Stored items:
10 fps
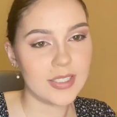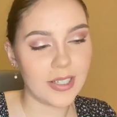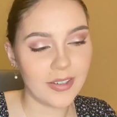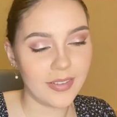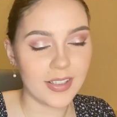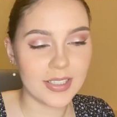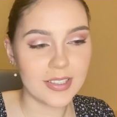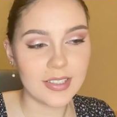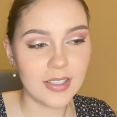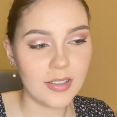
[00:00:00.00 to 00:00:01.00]
So I got
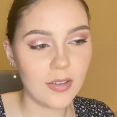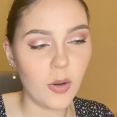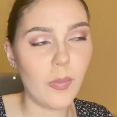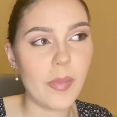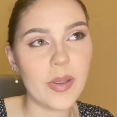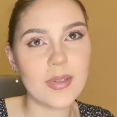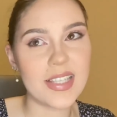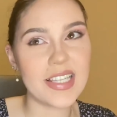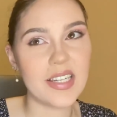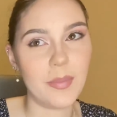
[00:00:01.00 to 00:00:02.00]
this, or maybe it was
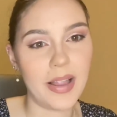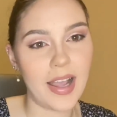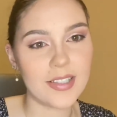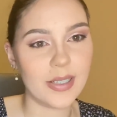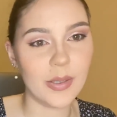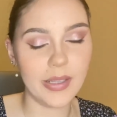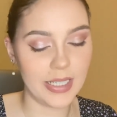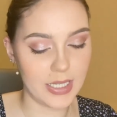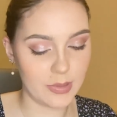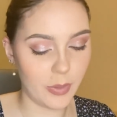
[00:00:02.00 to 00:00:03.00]
this and a black. So I got
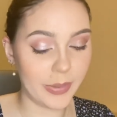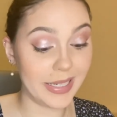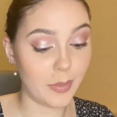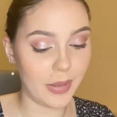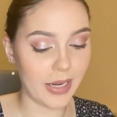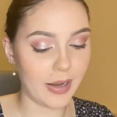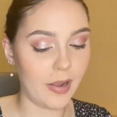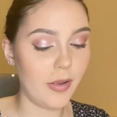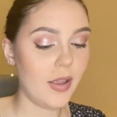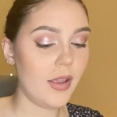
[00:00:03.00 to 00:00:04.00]
this, probably need the black now.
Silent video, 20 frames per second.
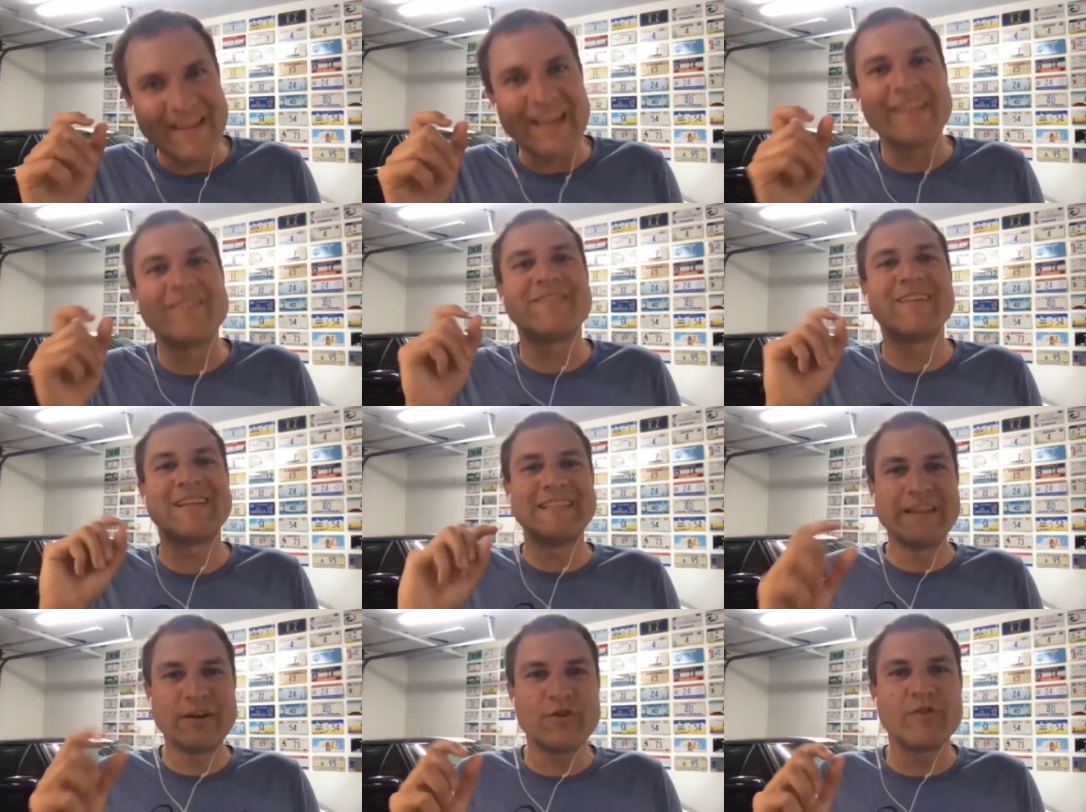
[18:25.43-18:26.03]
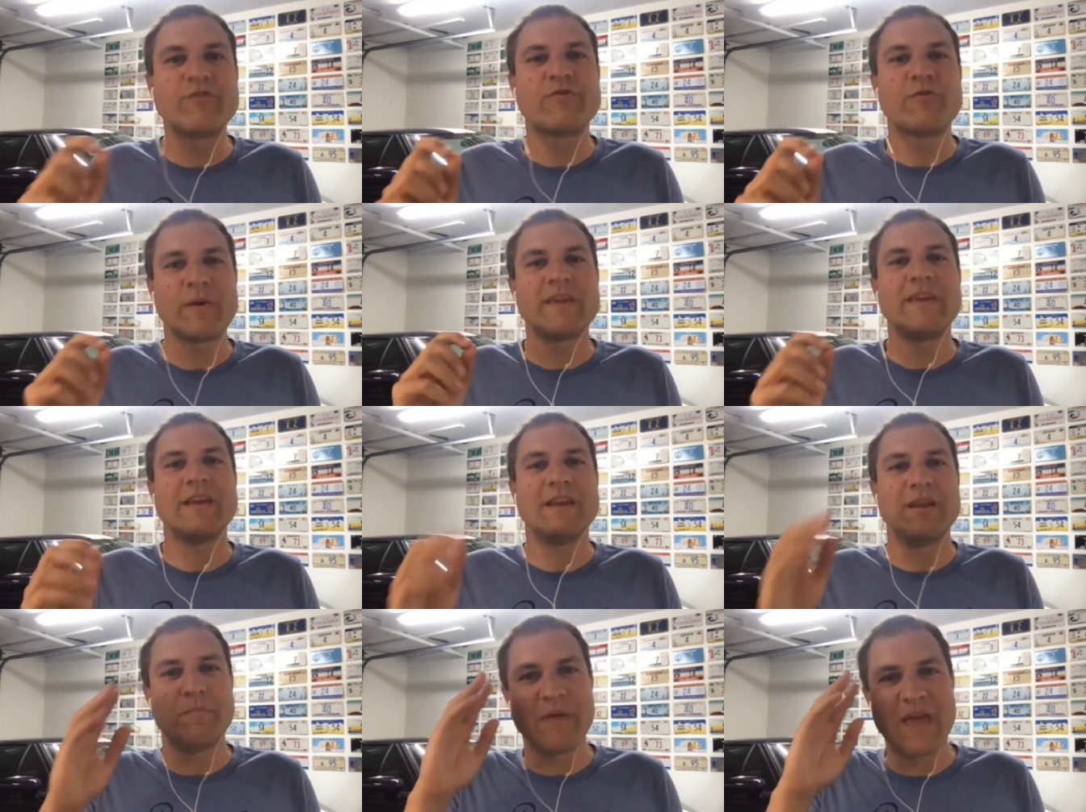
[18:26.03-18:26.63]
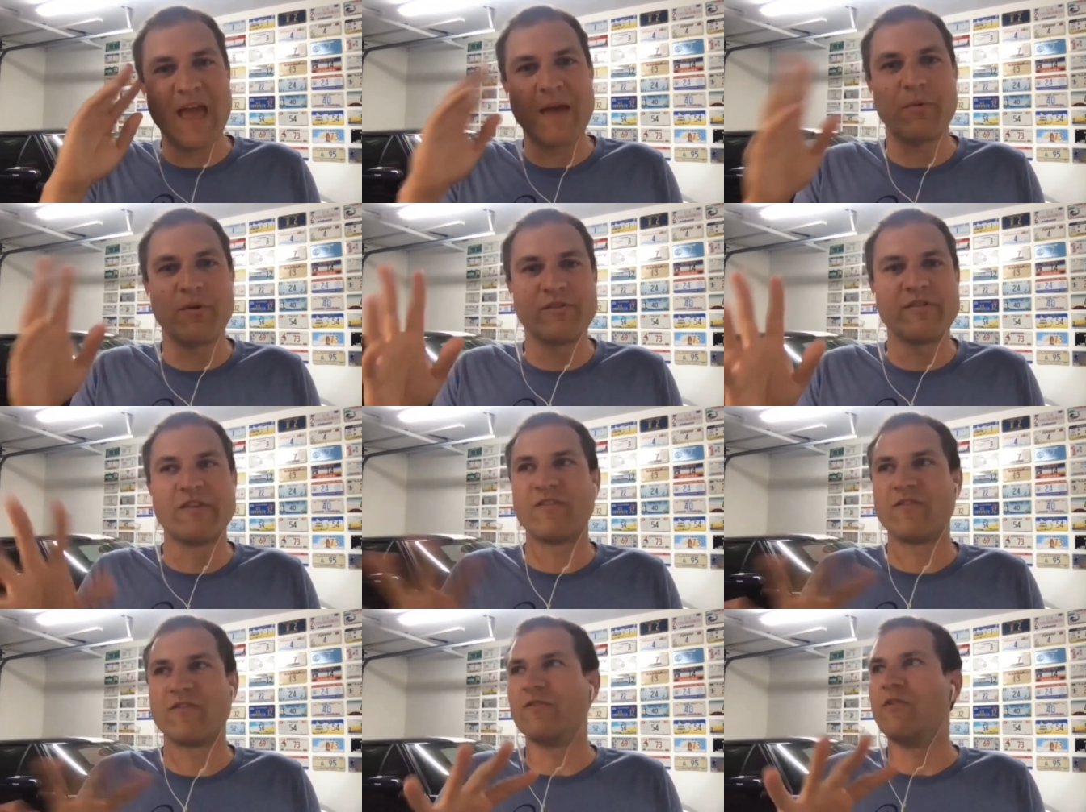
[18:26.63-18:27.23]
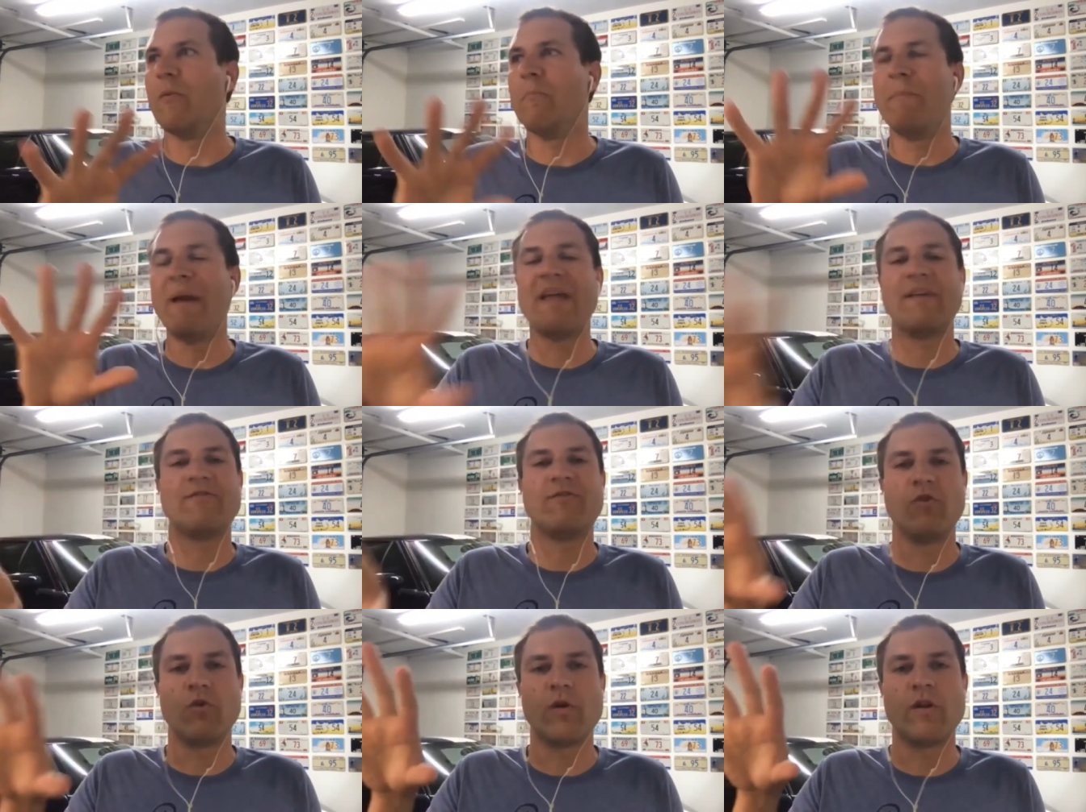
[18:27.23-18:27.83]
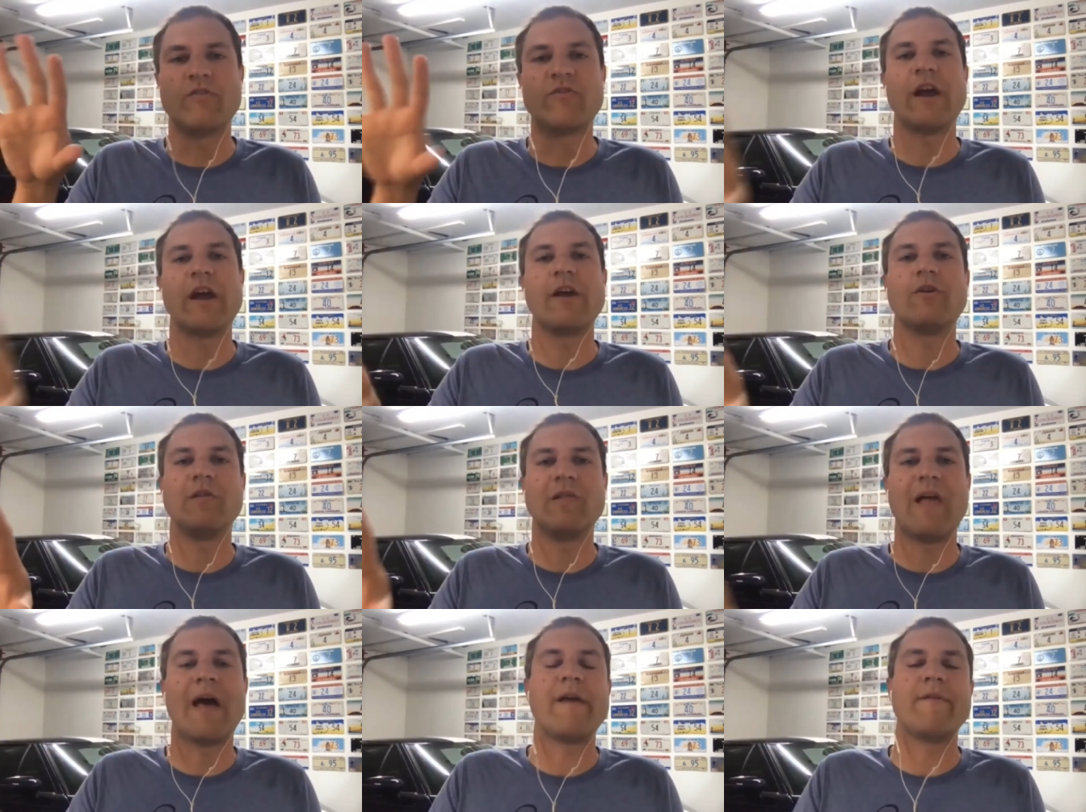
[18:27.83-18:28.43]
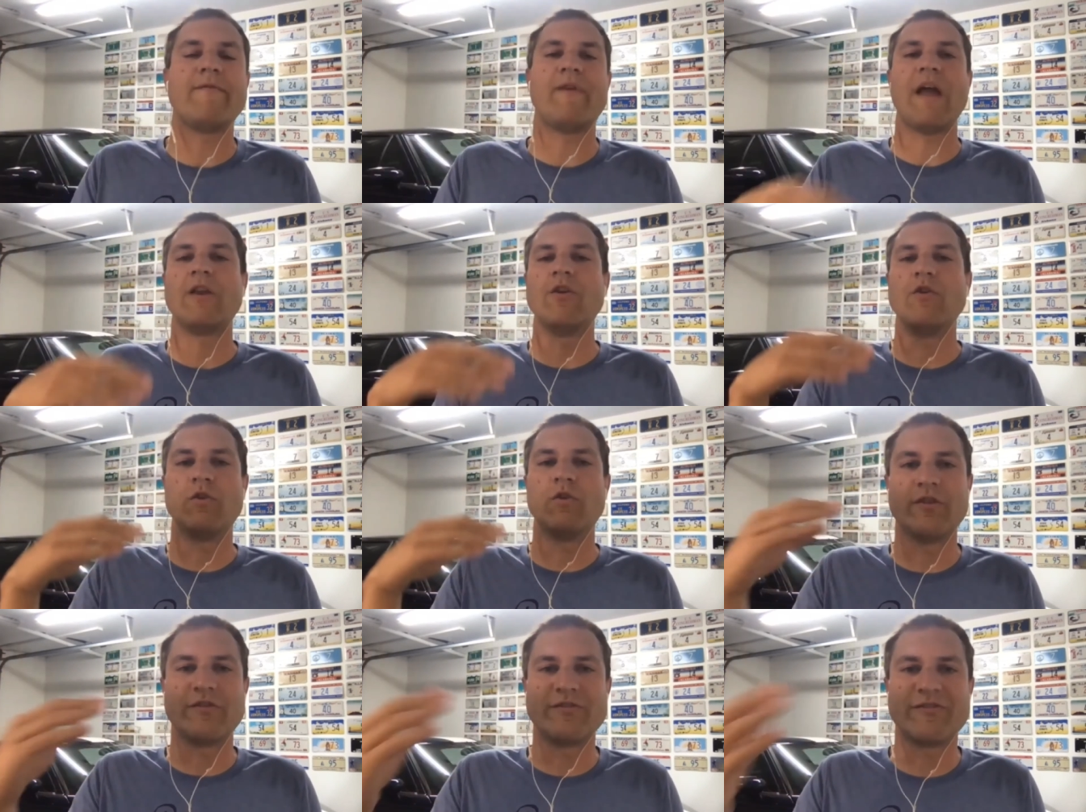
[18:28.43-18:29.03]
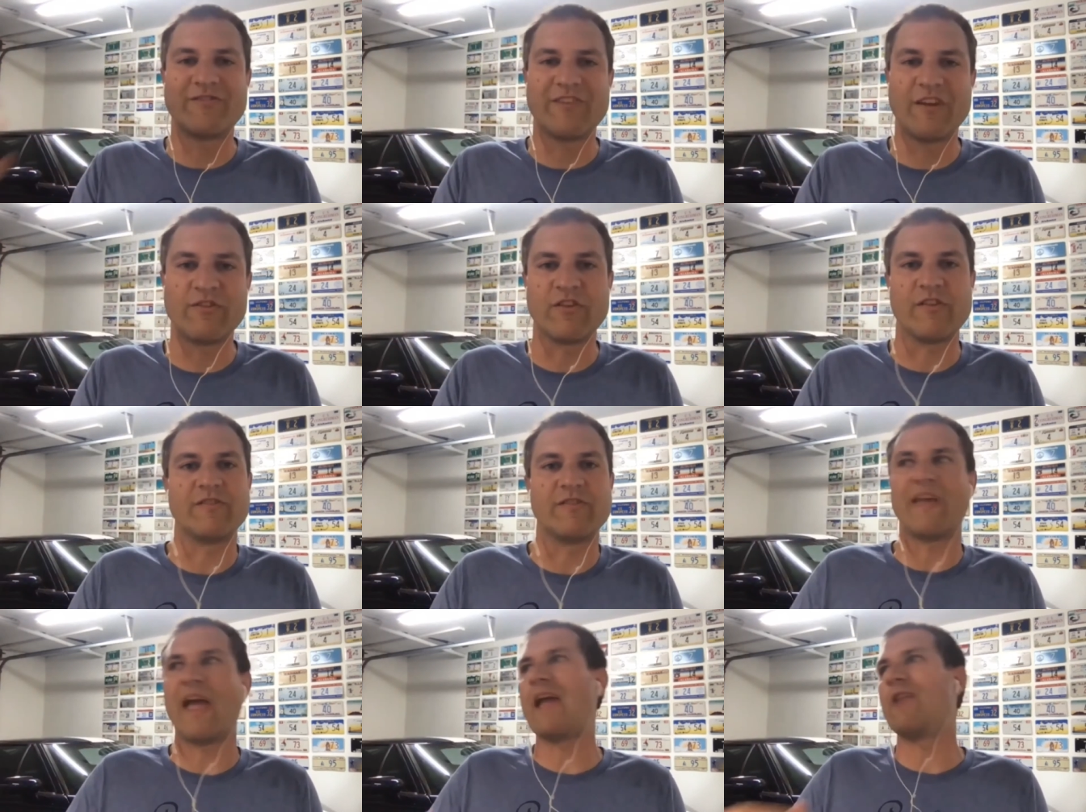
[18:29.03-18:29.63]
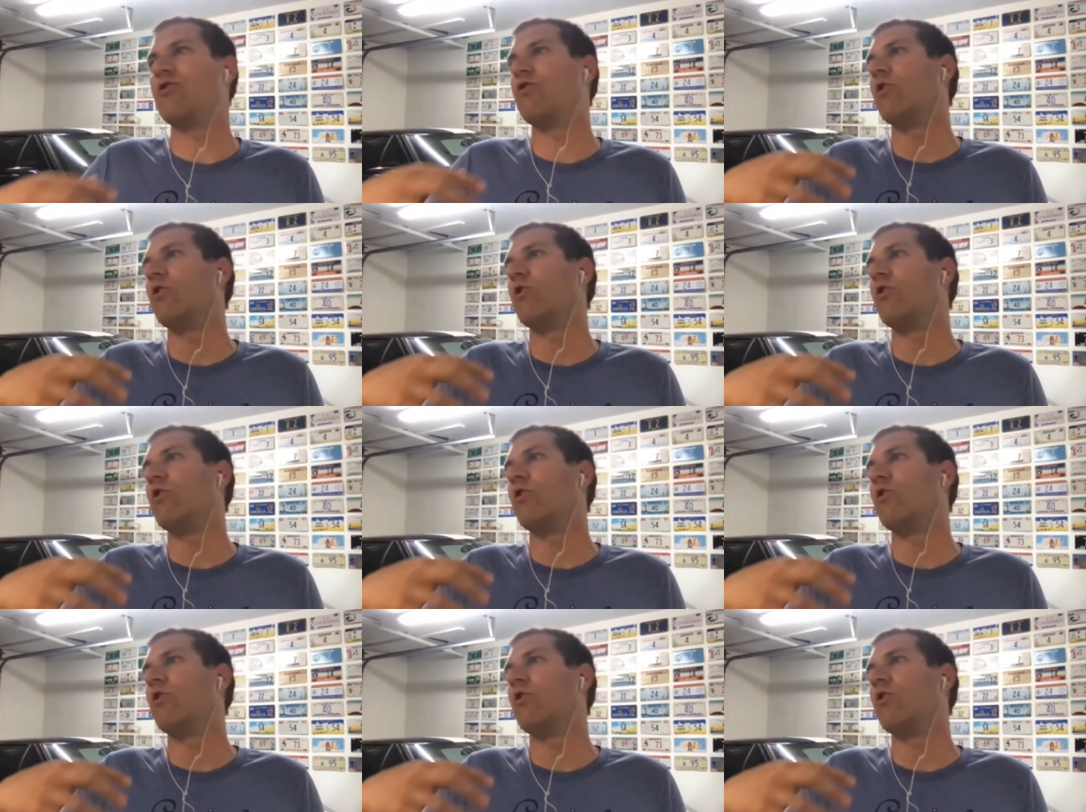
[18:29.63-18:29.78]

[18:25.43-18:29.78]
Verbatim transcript: it's a little tricky to be able to to base your entire life and your decisions yeah.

> **WORK ITEM**
The copy should start at the line that contains "[00:00:02.00 to 00:00:03.00]", end at the last line of the entries above, and match each line exactly, with pictures dropped.

> **RESULT OF THE TASK**
[00:00:02.00 to 00:00:03.00]
this and a black. So I got
[00:00:03.00 to 00:00:04.00]
this, probably need the black now.
Silent video, 20 frames per second.
[18:25.43-18:26.03]
[18:26.03-18:26.63]
[18:26.63-18:27.23]
[18:27.23-18:27.83]
[18:27.83-18:28.43]
[18:28.43-18:29.03]
[18:29.03-18:29.63]
[18:29.63-18:29.78]

[18:25.43-18:29.78]
Verbatim transcript: it's a little tricky to be able to to base your entire life and your decisions yeah.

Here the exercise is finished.